Many councils require change of use for agric fields to be used for horses grazing because of this but this is more of a grey area, depending on whether the horses are fed supplementary feed and whether any structures are put up like shelters etc.


----------



## Ommadawn (28 July 2010)

It depends which law you are talking about. They are classed as such under a lot of animal health law which comes from Europe, because they are commonly eaten over there. Do you have a particular area of law in mind?


----------



## Sandstone1 (28 July 2010)

Thanks for replys, I wondered as there is some land avalible to rent but for agricultural use only so just wanted to know if horses are livestock.


----------



## Orangehorse (28 July 2010)

Probably means that they don't want horses, although a horse grazing in a field does not need any permission in planning terms.  Normally land for grazing is advertised as "grass keep" and is for a limited period, generally 10 months of the year.  Land available to rent for agricultural use might mean arable land for crops of one sort or another.  It also depends on who the owner is, it might be a charity or a trust and the details of the letting are important.

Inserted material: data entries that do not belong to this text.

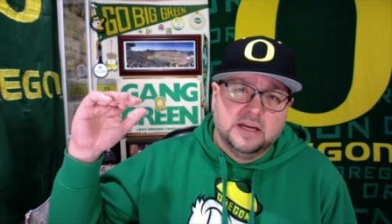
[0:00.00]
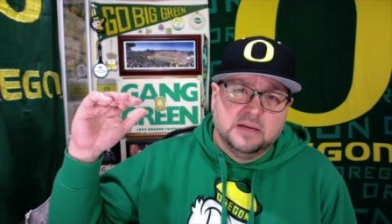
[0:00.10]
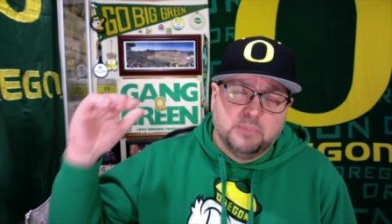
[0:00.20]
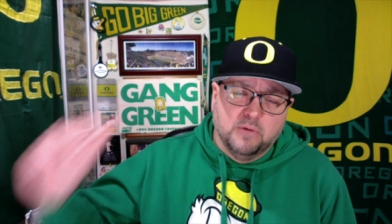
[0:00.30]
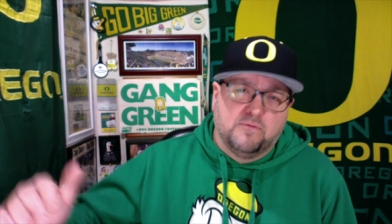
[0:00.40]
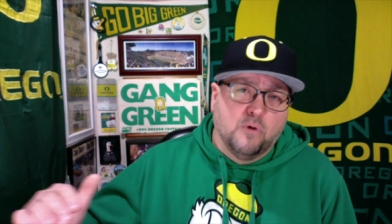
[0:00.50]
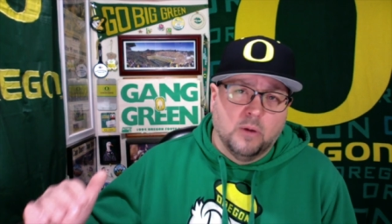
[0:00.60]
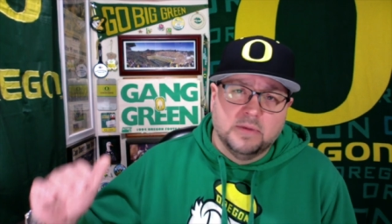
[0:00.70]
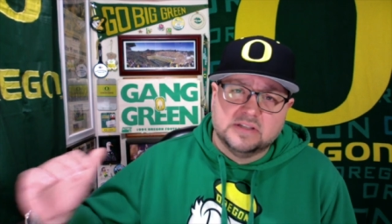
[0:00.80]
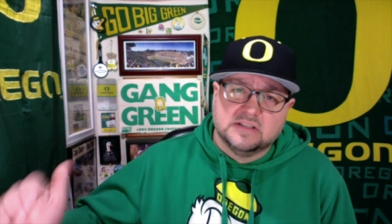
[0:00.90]

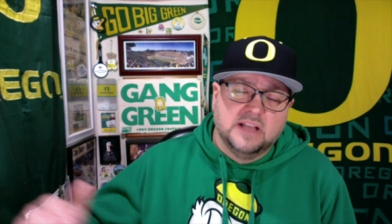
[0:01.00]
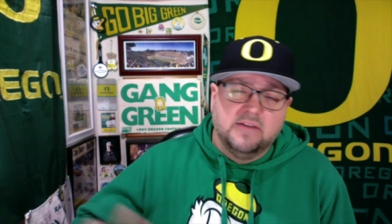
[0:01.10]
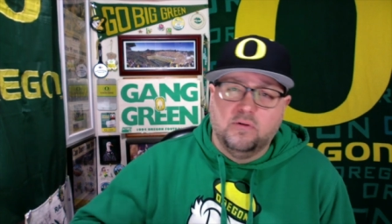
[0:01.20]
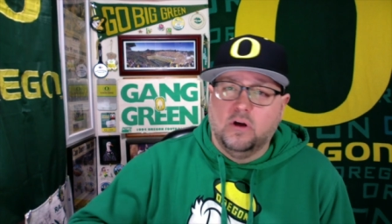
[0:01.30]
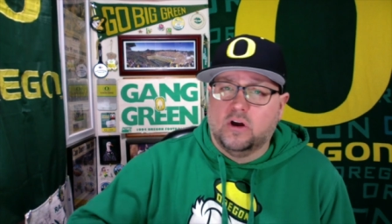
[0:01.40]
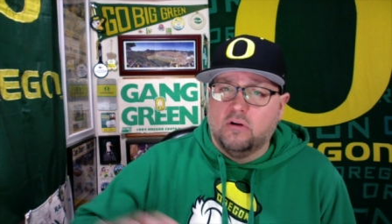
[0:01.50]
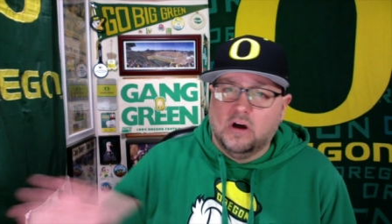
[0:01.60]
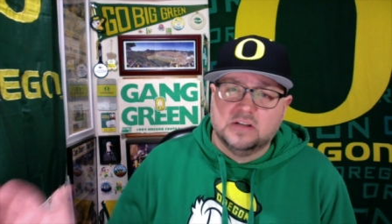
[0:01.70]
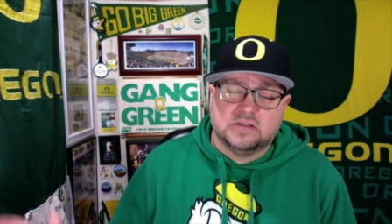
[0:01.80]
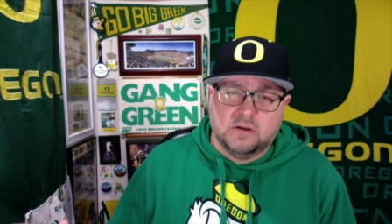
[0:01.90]
performance level
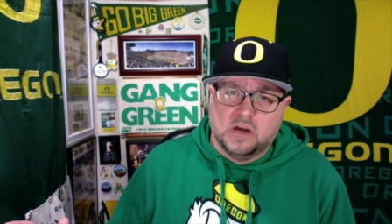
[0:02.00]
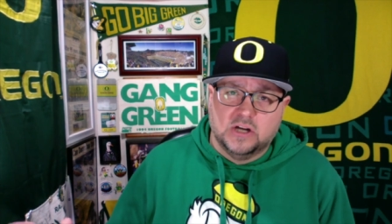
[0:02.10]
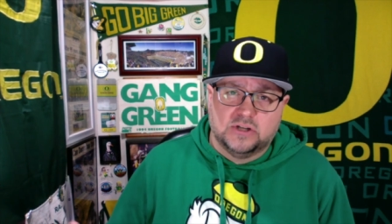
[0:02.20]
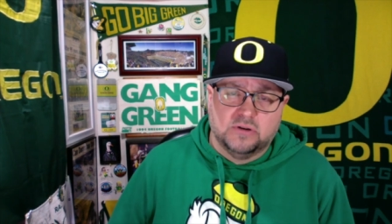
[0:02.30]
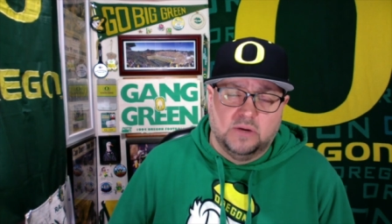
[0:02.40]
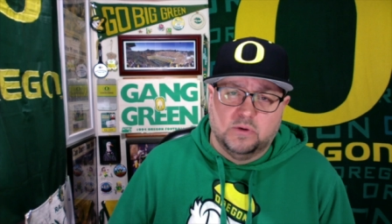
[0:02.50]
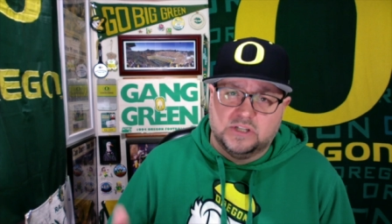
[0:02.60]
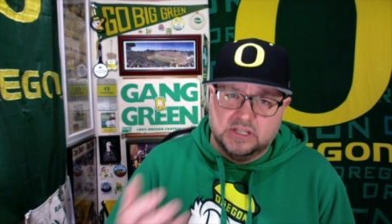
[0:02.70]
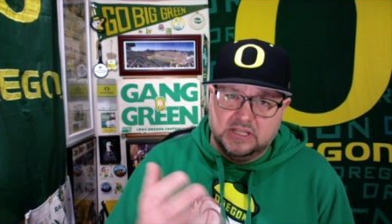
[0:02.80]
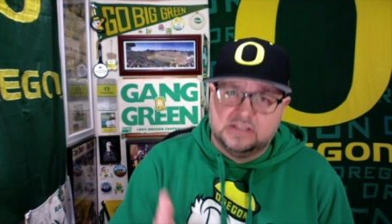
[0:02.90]
across the country,
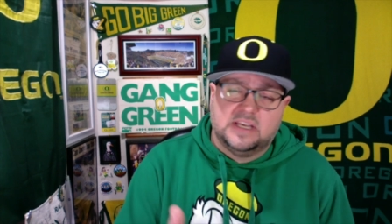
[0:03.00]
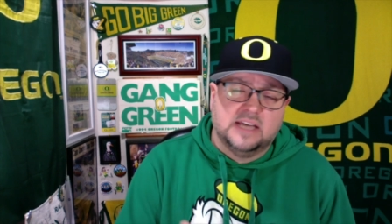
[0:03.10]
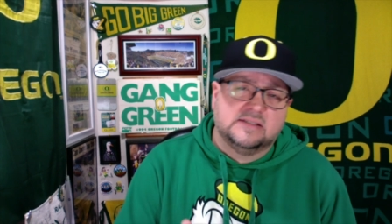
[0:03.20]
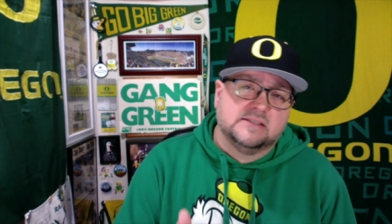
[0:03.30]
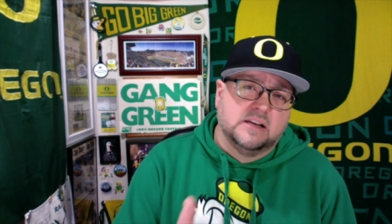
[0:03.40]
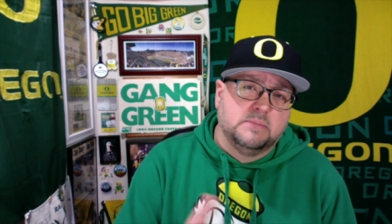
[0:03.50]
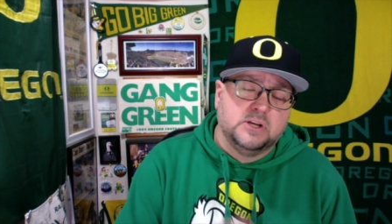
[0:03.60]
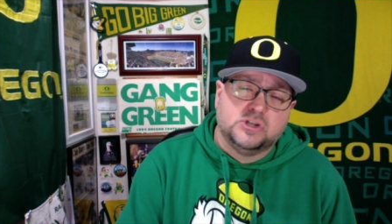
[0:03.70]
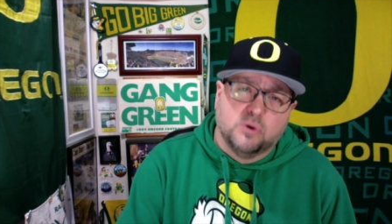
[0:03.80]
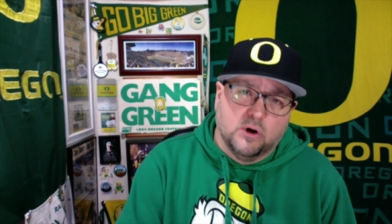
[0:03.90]
which in this case is going to
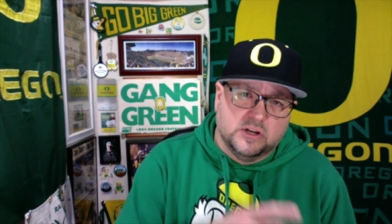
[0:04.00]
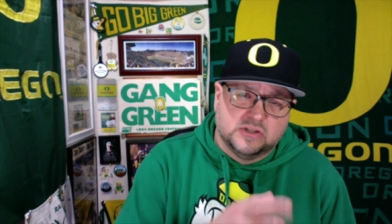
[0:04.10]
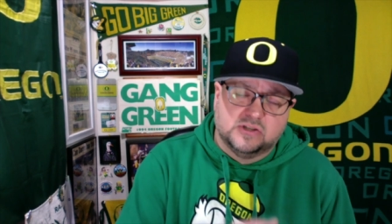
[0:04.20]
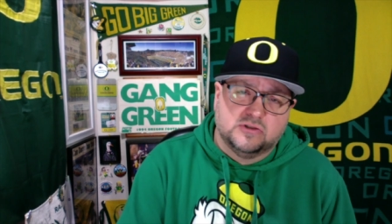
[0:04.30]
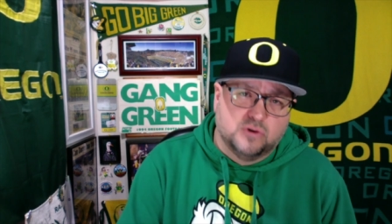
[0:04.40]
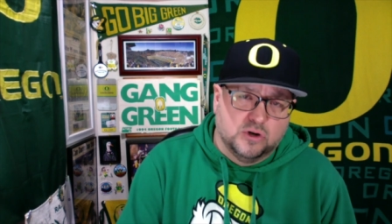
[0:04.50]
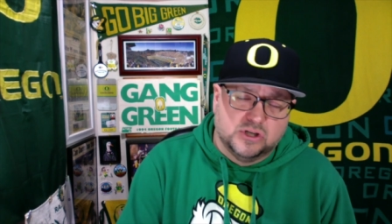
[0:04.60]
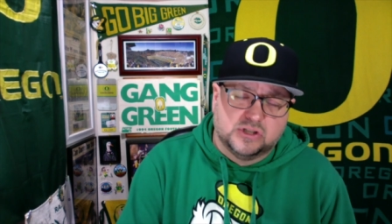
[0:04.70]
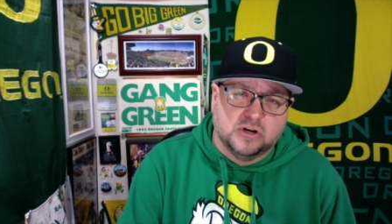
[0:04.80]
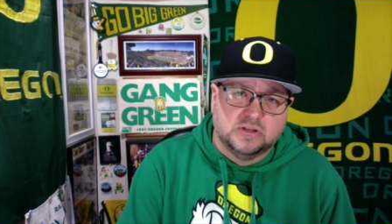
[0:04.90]
be Georgia.
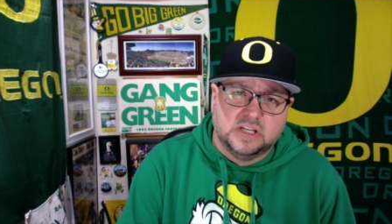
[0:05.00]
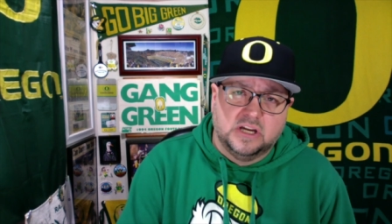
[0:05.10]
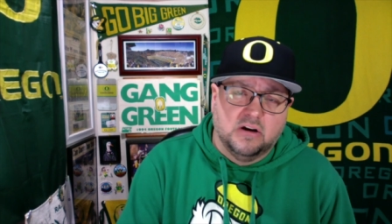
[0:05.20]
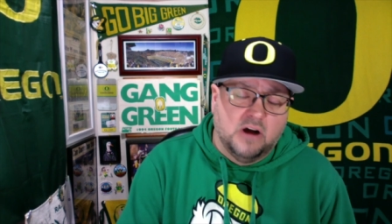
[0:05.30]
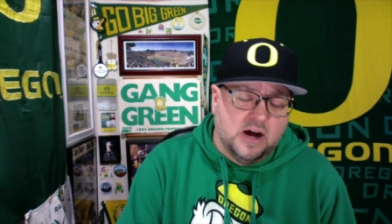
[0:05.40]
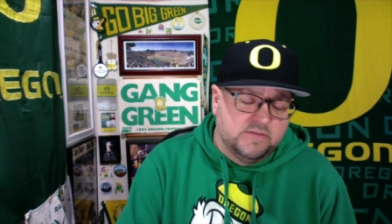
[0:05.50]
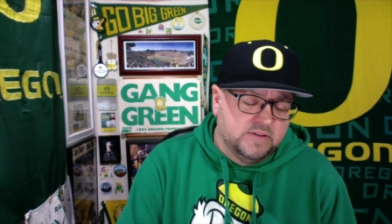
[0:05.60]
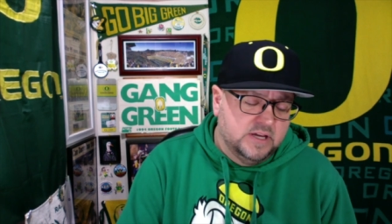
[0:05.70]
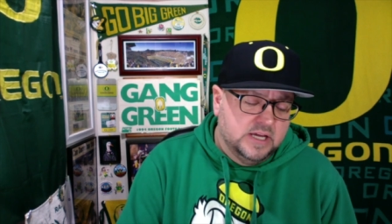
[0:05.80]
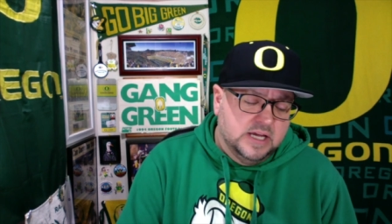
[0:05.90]
Georgia start the year off.
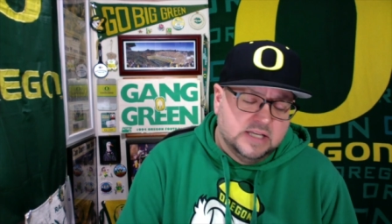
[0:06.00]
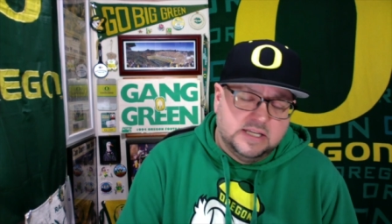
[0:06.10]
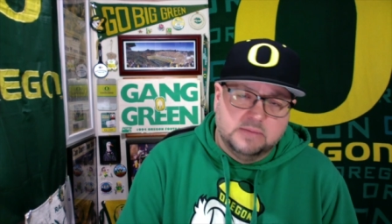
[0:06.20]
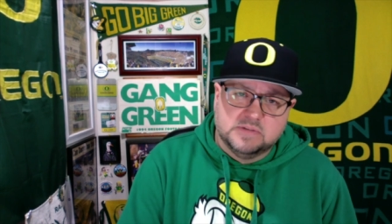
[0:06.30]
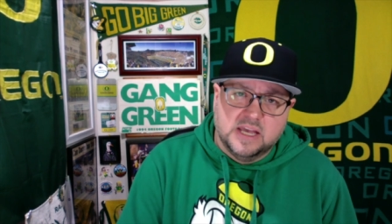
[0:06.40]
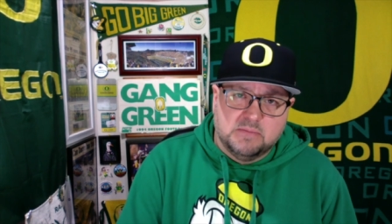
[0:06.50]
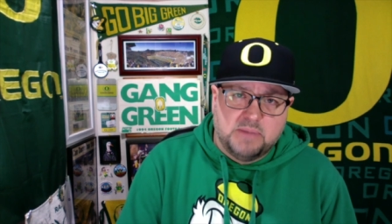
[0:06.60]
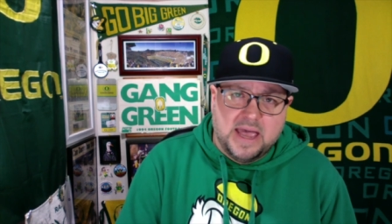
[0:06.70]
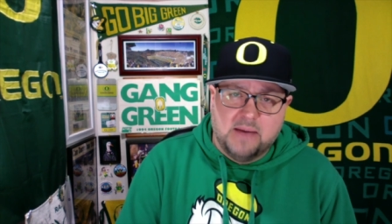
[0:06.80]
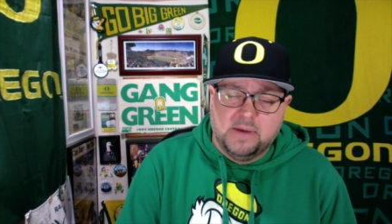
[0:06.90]
Teams like
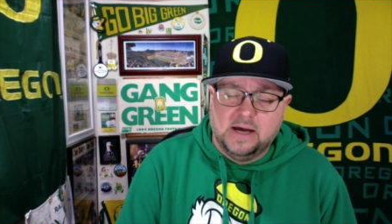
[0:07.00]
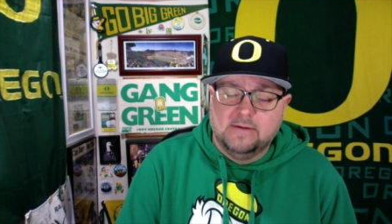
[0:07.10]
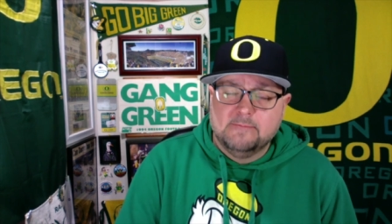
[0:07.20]
Bama,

Best thing is to telephone the advertiser and find out.


----------



## lachlanandmarcus (28 July 2010)

Sometimes you do need PP for grazing.....just look at the recent furore in the New Forest for starters!

The following is from H&H  equestrian lawyer response to a reader q on this subject:

'The use of land for grazing horses does not require planning permission provided the majority of the animal's food is obtained from the land. 

This is considered to be an agricultural use of the land. However, if the grazing is part of a commercial activity, such as livery, this will require planning permission.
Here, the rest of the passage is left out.